» Assignment
A faithful transcript of all the lines below, with no pictures, is the goal here.

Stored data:

========================

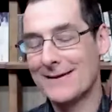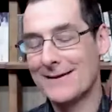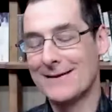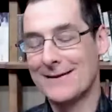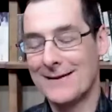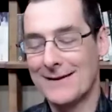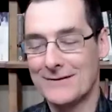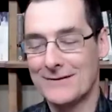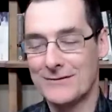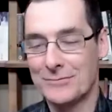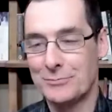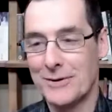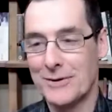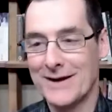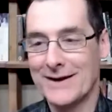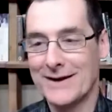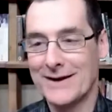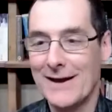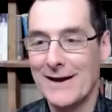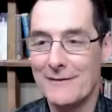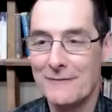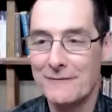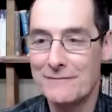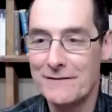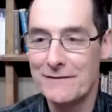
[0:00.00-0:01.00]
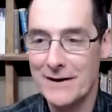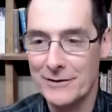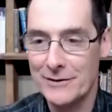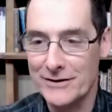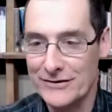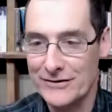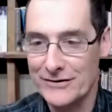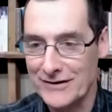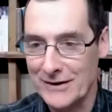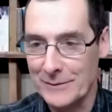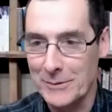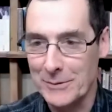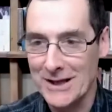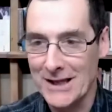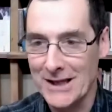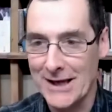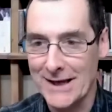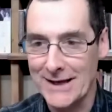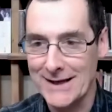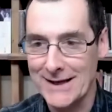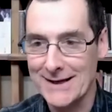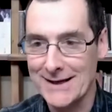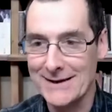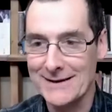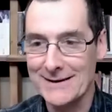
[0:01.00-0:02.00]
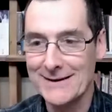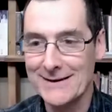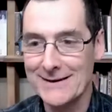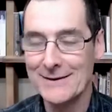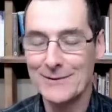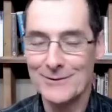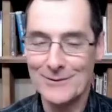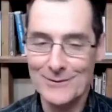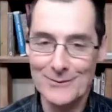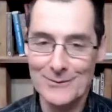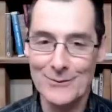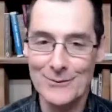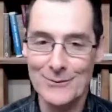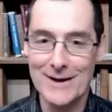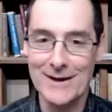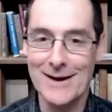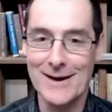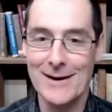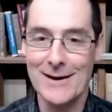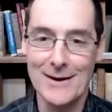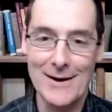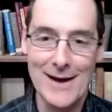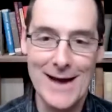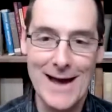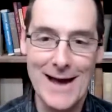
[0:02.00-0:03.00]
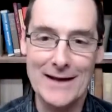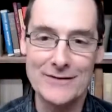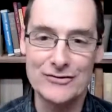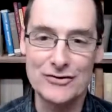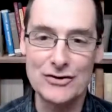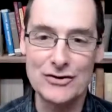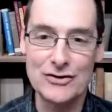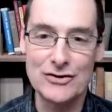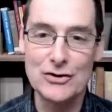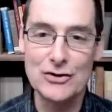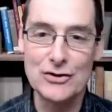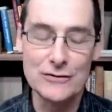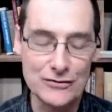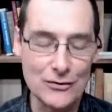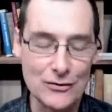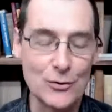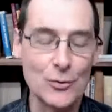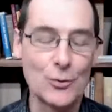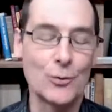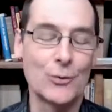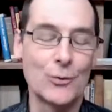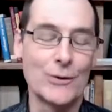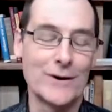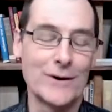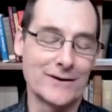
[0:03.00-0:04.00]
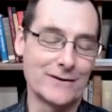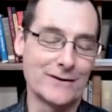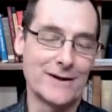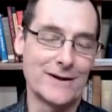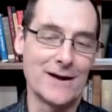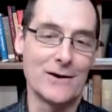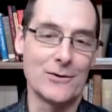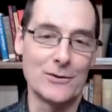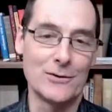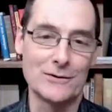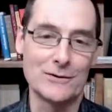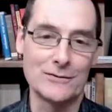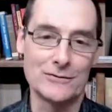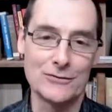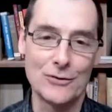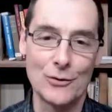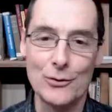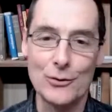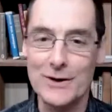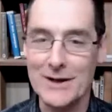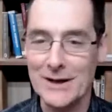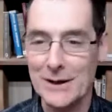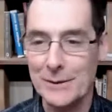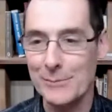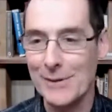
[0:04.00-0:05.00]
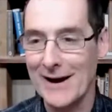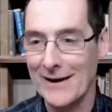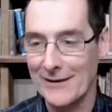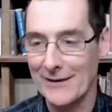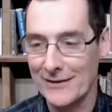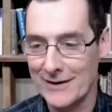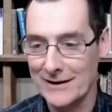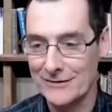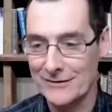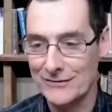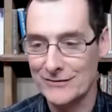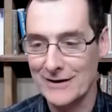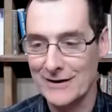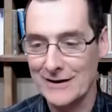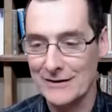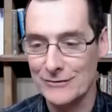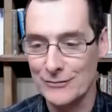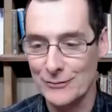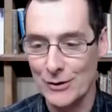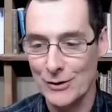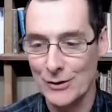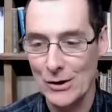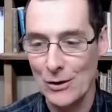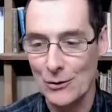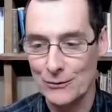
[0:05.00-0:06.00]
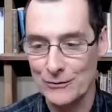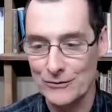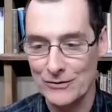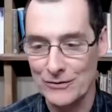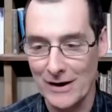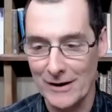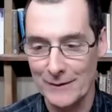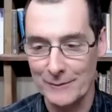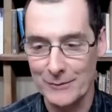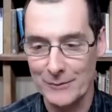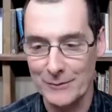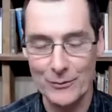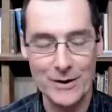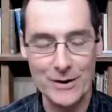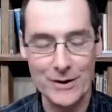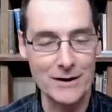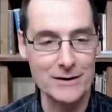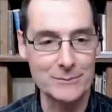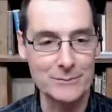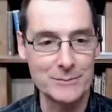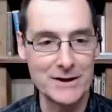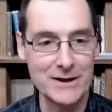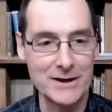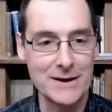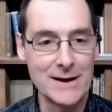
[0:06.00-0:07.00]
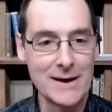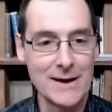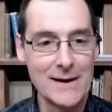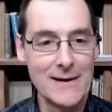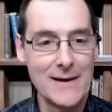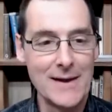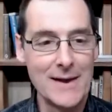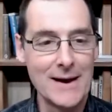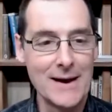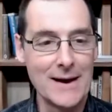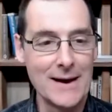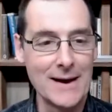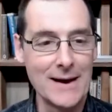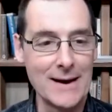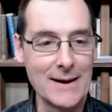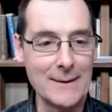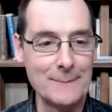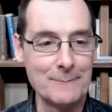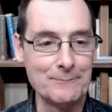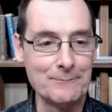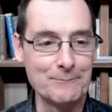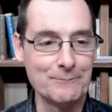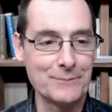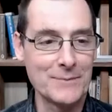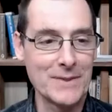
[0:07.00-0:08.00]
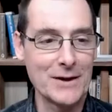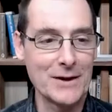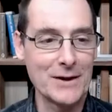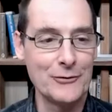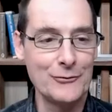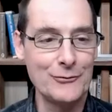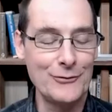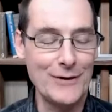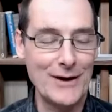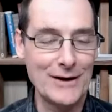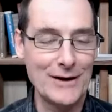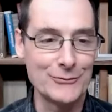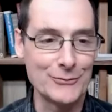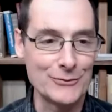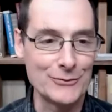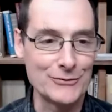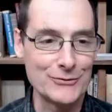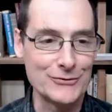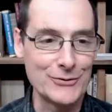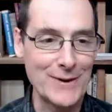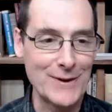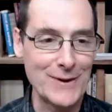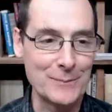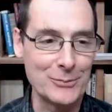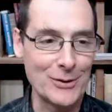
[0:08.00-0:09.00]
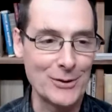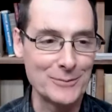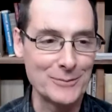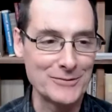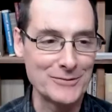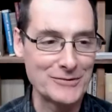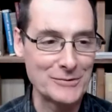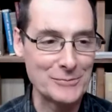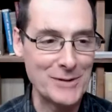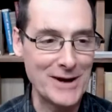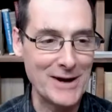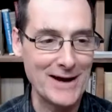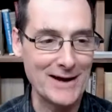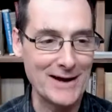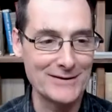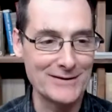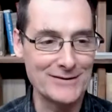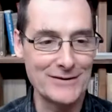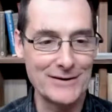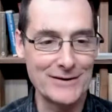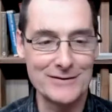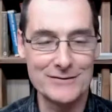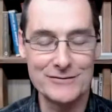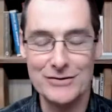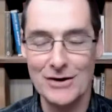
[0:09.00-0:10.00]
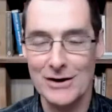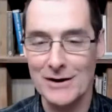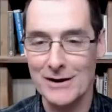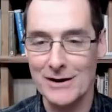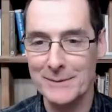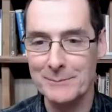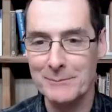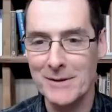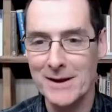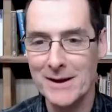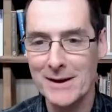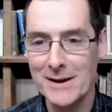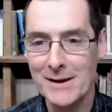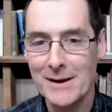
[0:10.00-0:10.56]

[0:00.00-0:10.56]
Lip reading: It's been very stimulating. We, as usual, we could go on talking about these things for a long time, but we're going to be faithful to our promise about time.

========================

» Solution
[0:00.00-0:01.00]
[0:01.00-0:02.00]
[0:02.00-0:03.00]
[0:03.00-0:04.00]
[0:04.00-0:05.00]
[0:05.00-0:06.00]
[0:06.00-0:07.00]
[0:07.00-0:08.00]
[0:08.00-0:09.00]
[0:09.00-0:10.00]
[0:10.00-0:10.56]

[0:00.00-0:10.56]
Lip reading: It's been very stimulating. We, as usual, we could go on talking about these things for a long time, but we're going to be faithful to our promise about time.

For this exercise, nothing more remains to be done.